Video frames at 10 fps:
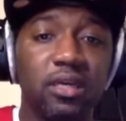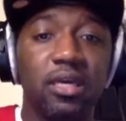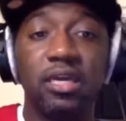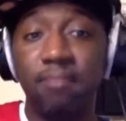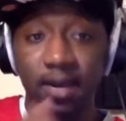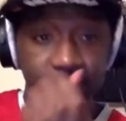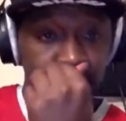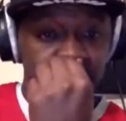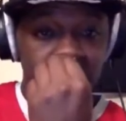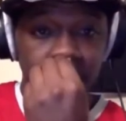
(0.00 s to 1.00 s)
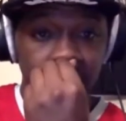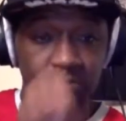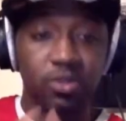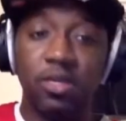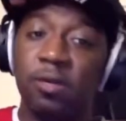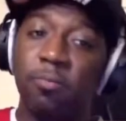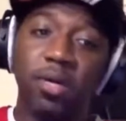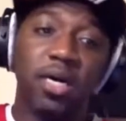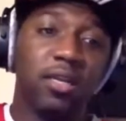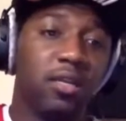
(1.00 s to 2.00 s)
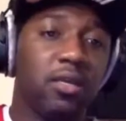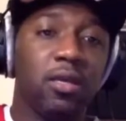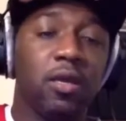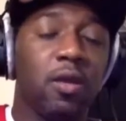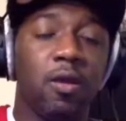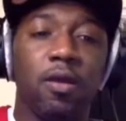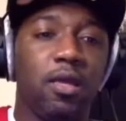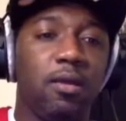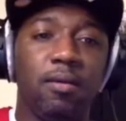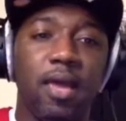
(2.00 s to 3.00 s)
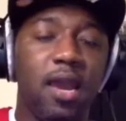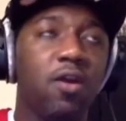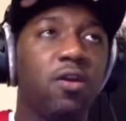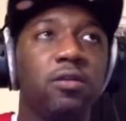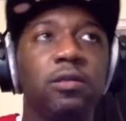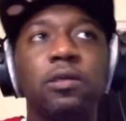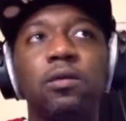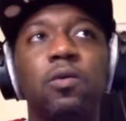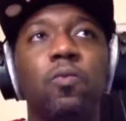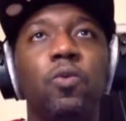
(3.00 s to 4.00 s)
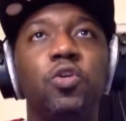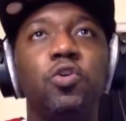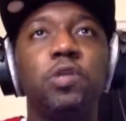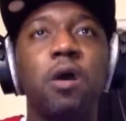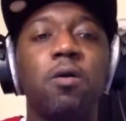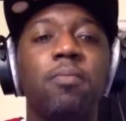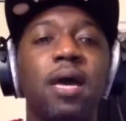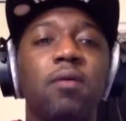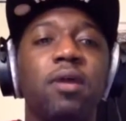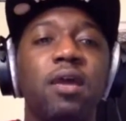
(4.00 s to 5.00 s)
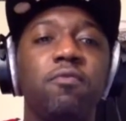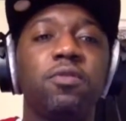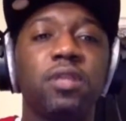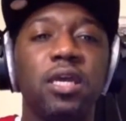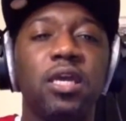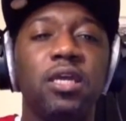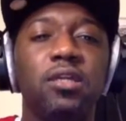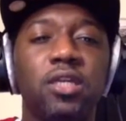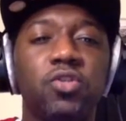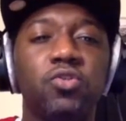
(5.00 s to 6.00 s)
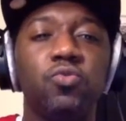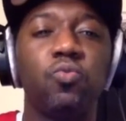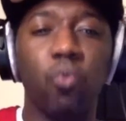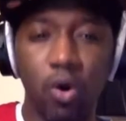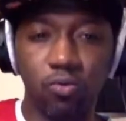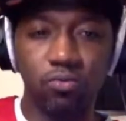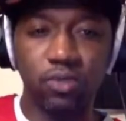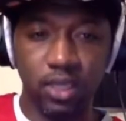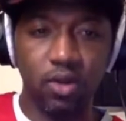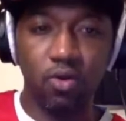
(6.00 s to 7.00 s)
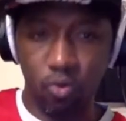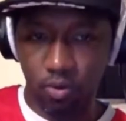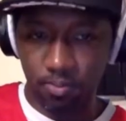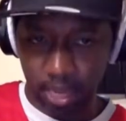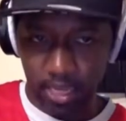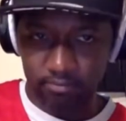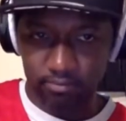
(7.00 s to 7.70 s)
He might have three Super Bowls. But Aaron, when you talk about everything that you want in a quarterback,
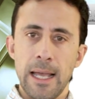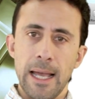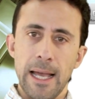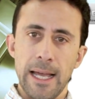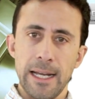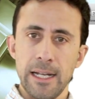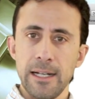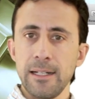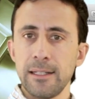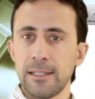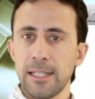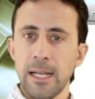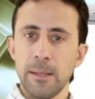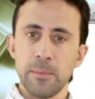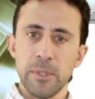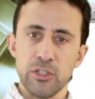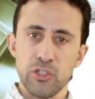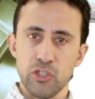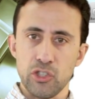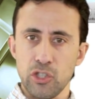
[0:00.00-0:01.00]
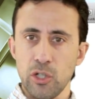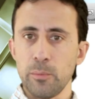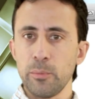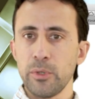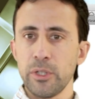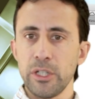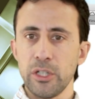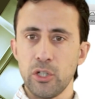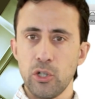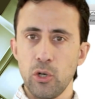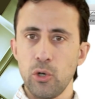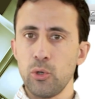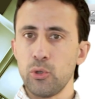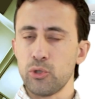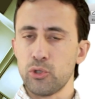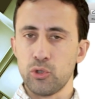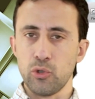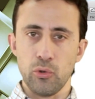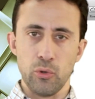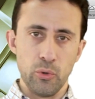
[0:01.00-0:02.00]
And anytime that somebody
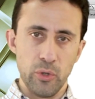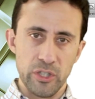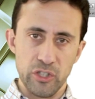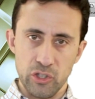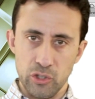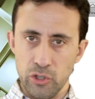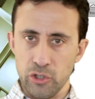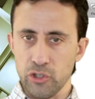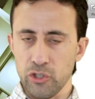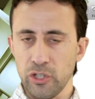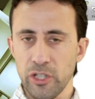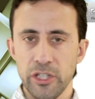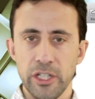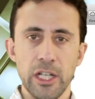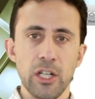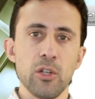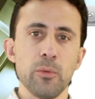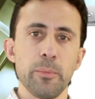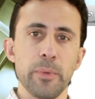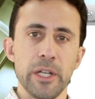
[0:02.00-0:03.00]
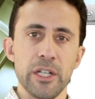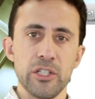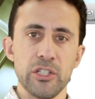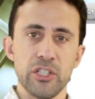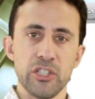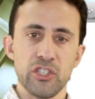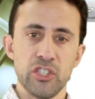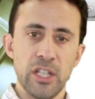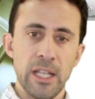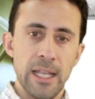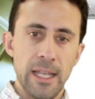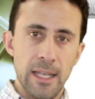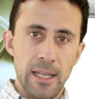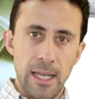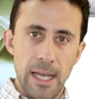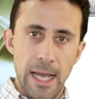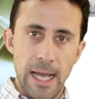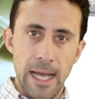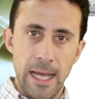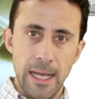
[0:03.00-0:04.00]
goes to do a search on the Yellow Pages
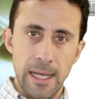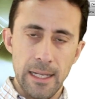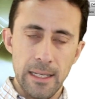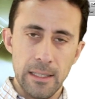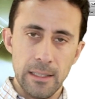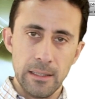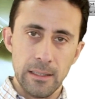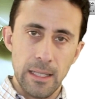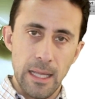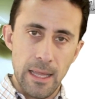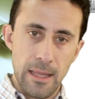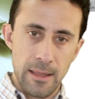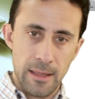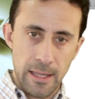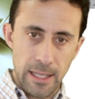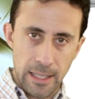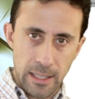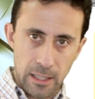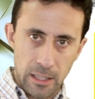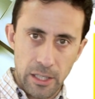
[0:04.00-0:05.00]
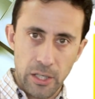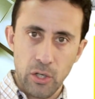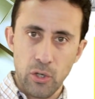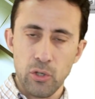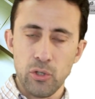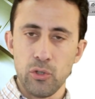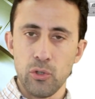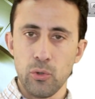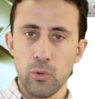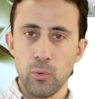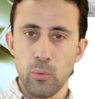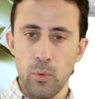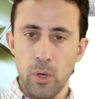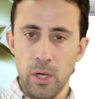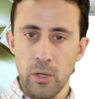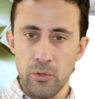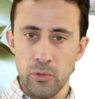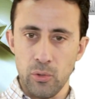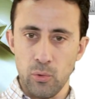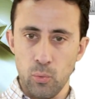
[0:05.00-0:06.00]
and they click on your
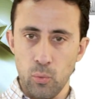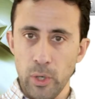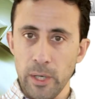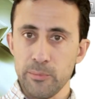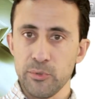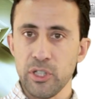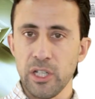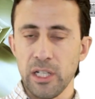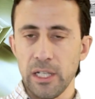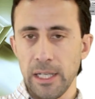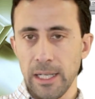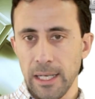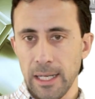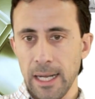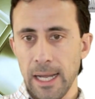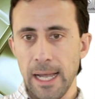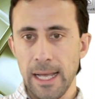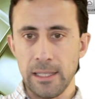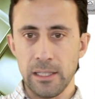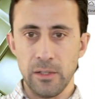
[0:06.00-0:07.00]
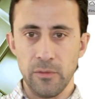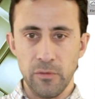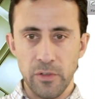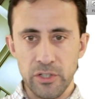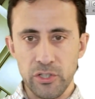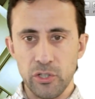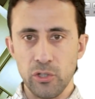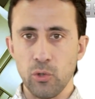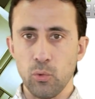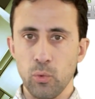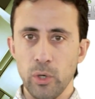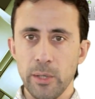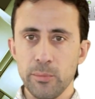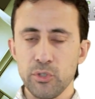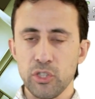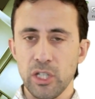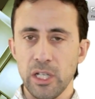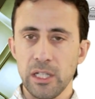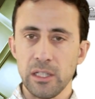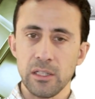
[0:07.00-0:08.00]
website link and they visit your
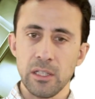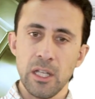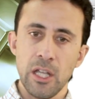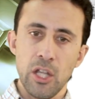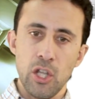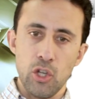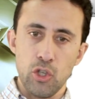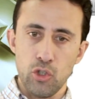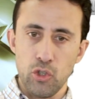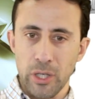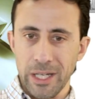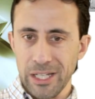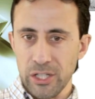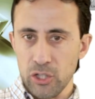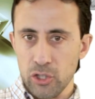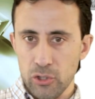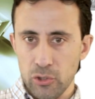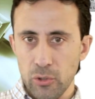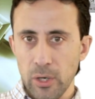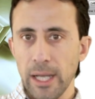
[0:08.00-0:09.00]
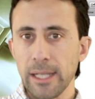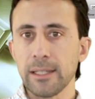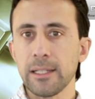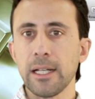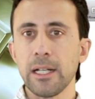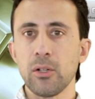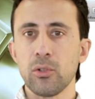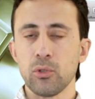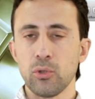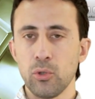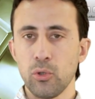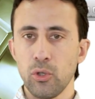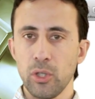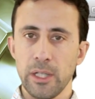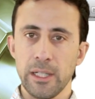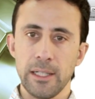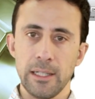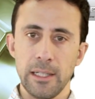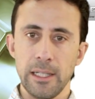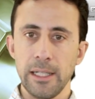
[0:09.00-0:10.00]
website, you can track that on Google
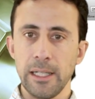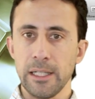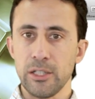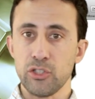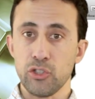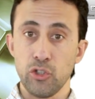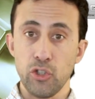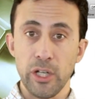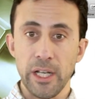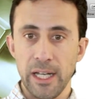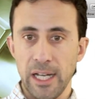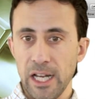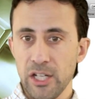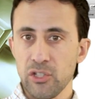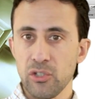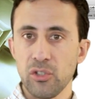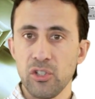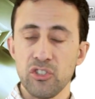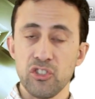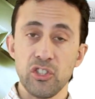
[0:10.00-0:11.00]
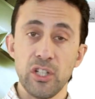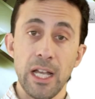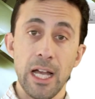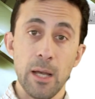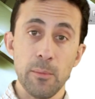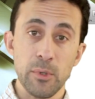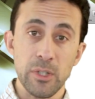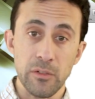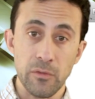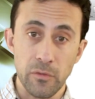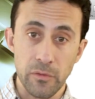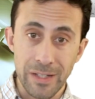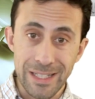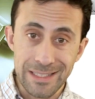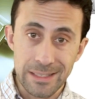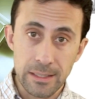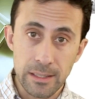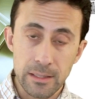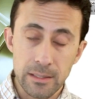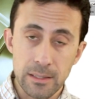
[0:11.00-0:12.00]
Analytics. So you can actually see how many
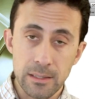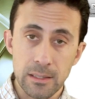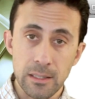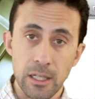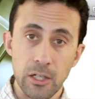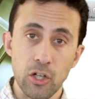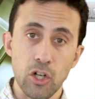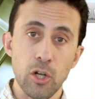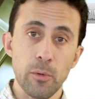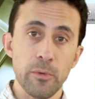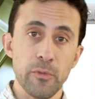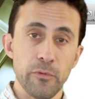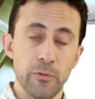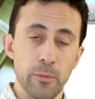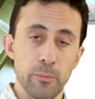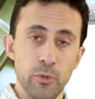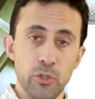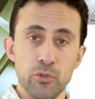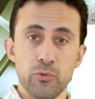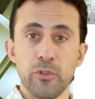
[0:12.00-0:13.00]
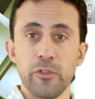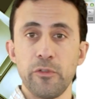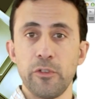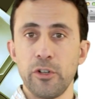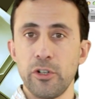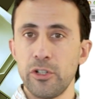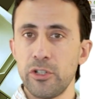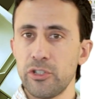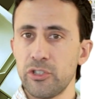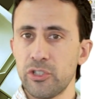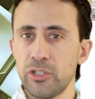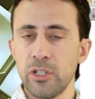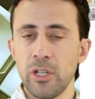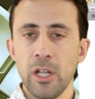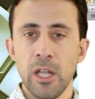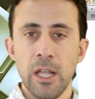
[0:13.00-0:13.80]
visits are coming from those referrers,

-*-*-

**YOUR INSTRUCTIONS:**
Apart from the pictures, write every entry out again exactly.

**TASK SOLUTION:**
Video frames at 10 fps:
(0.00 s to 1.00 s)
(1.00 s to 2.00 s)
(2.00 s to 3.00 s)
(3.00 s to 4.00 s)
(4.00 s to 5.00 s)
(5.00 s to 6.00 s)
(6.00 s to 7.00 s)
(7.00 s to 7.70 s)
He might have three Super Bowls. But Aaron, when you talk about everything that you want in a quarterback,
[0:00.00-0:01.00]
[0:01.00-0:02.00]
And anytime that somebody
[0:02.00-0:03.00]
[0:03.00-0:04.00]
goes to do a search on the Yellow Pages
[0:04.00-0:05.00]
[0:05.00-0:06.00]
and they click on your
[0:06.00-0:07.00]
[0:07.00-0:08.00]
website link and they visit your
[0:08.00-0:09.00]
[0:09.00-0:10.00]
website, you can track that on Google
[0:10.00-0:11.00]
[0:11.00-0:12.00]
Analytics. So you can actually see how many
[0:12.00-0:13.00]
[0:13.00-0:13.80]
visits are coming from those referrers,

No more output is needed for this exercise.